---------- MATERIAL SHOWN

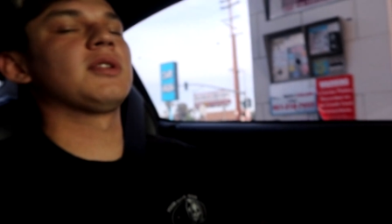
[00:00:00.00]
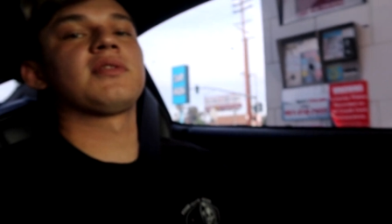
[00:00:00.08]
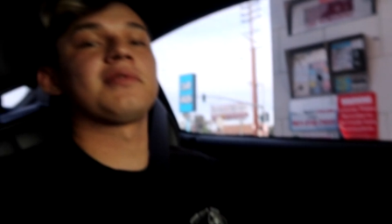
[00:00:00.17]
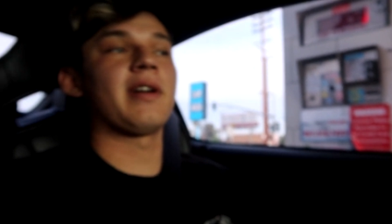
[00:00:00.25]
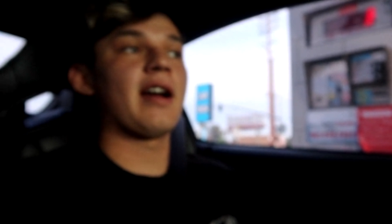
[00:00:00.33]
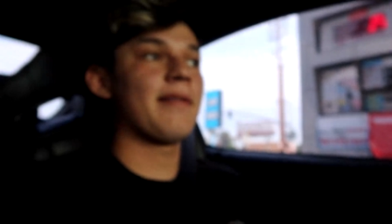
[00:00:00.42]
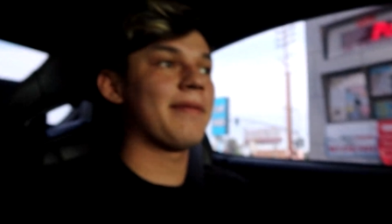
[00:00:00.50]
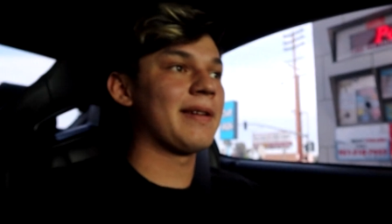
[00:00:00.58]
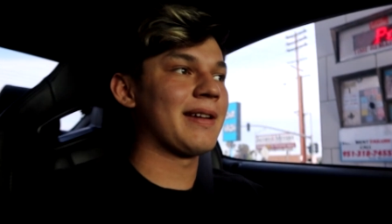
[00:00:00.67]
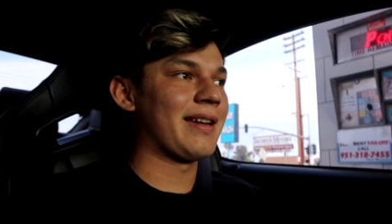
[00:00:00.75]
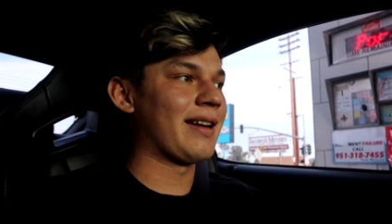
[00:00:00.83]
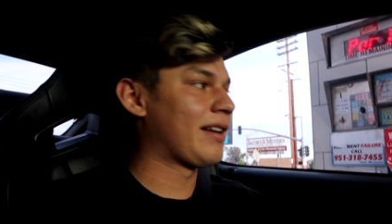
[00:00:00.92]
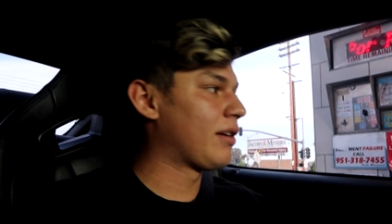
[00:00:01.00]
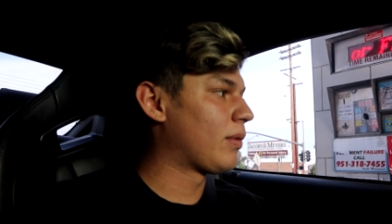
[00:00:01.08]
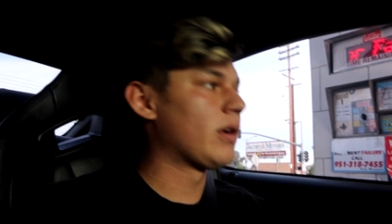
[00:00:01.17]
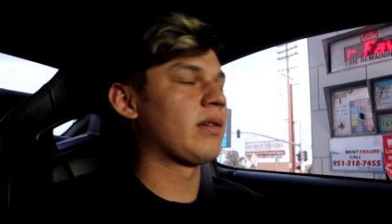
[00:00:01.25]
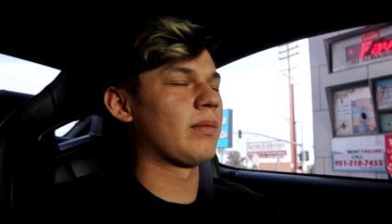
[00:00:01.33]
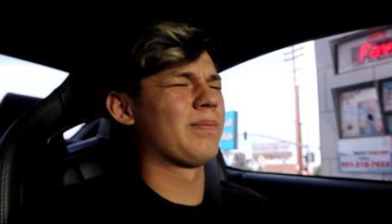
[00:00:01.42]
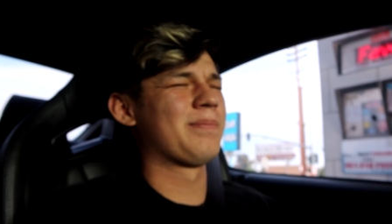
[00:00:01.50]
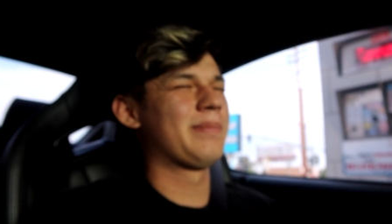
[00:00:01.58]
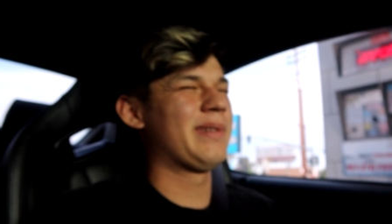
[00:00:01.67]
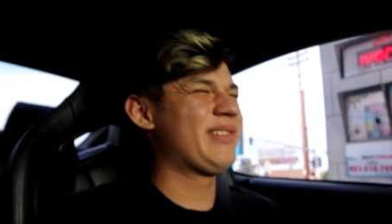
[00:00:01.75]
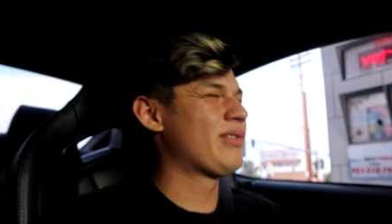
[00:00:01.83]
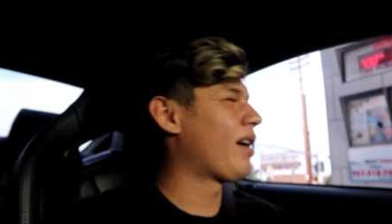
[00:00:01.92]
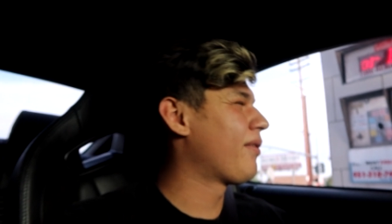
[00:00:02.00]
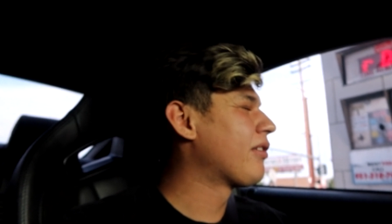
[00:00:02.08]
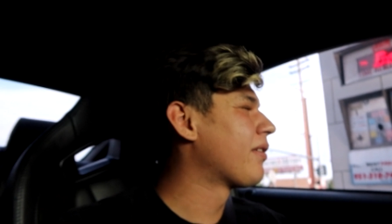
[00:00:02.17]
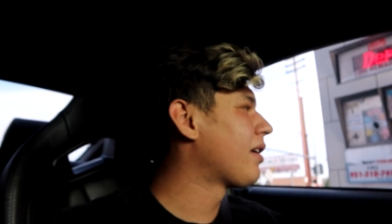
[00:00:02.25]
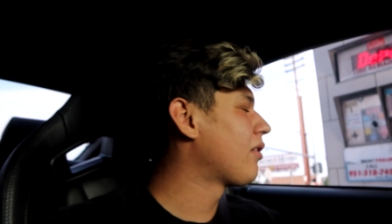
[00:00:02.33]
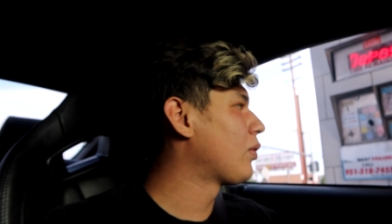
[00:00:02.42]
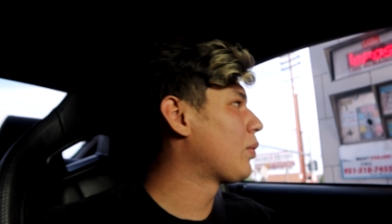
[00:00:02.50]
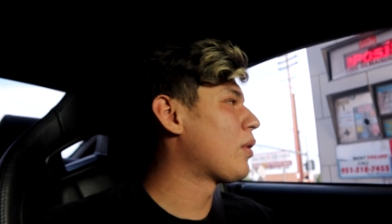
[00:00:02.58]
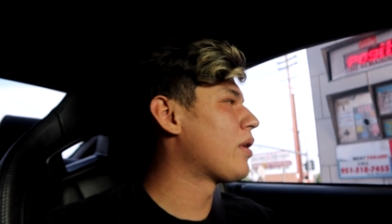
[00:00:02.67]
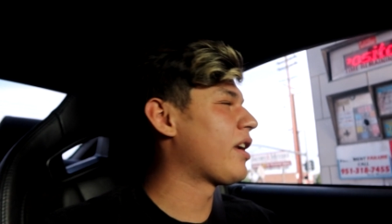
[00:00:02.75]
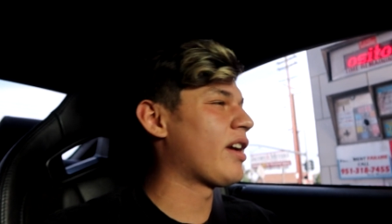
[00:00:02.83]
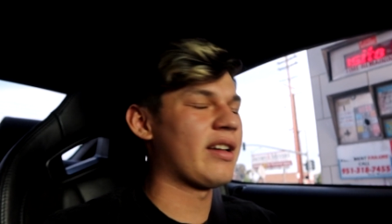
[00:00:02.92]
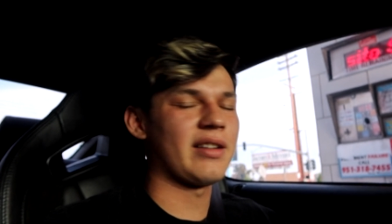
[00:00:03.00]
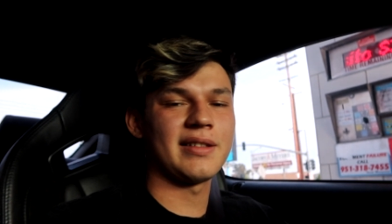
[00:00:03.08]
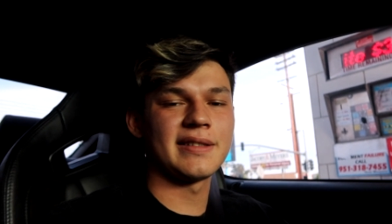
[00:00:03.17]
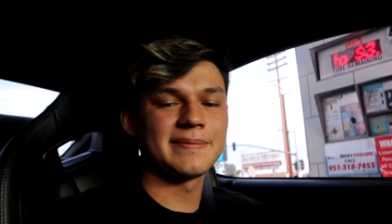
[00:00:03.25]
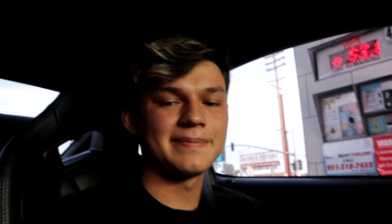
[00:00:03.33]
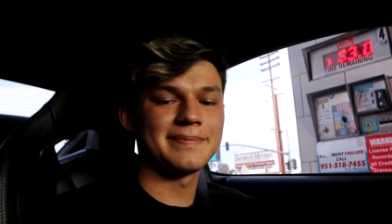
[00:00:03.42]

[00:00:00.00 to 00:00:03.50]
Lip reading: much traffic and I didn't want to be driving around with one hand,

--------------------

• _WORK TO COMPLETE_: Starting at the line that contains "[00:00:01.33]", reproduce exactly and only the lines through the end of the entries above, with the pictures excluded.

• _REPLY TO THE EXERCISE_:
[00:00:01.33]
[00:00:01.42]
[00:00:01.50]
[00:00:01.58]
[00:00:01.67]
[00:00:01.75]
[00:00:01.83]
[00:00:01.92]
[00:00:02.00]
[00:00:02.08]
[00:00:02.17]
[00:00:02.25]
[00:00:02.33]
[00:00:02.42]
[00:00:02.50]
[00:00:02.58]
[00:00:02.67]
[00:00:02.75]
[00:00:02.83]
[00:00:02.92]
[00:00:03.00]
[00:00:03.08]
[00:00:03.17]
[00:00:03.25]
[00:00:03.33]
[00:00:03.42]

[00:00:00.00 to 00:00:03.50]
Lip reading: much traffic and I didn't want to be driving around with one hand,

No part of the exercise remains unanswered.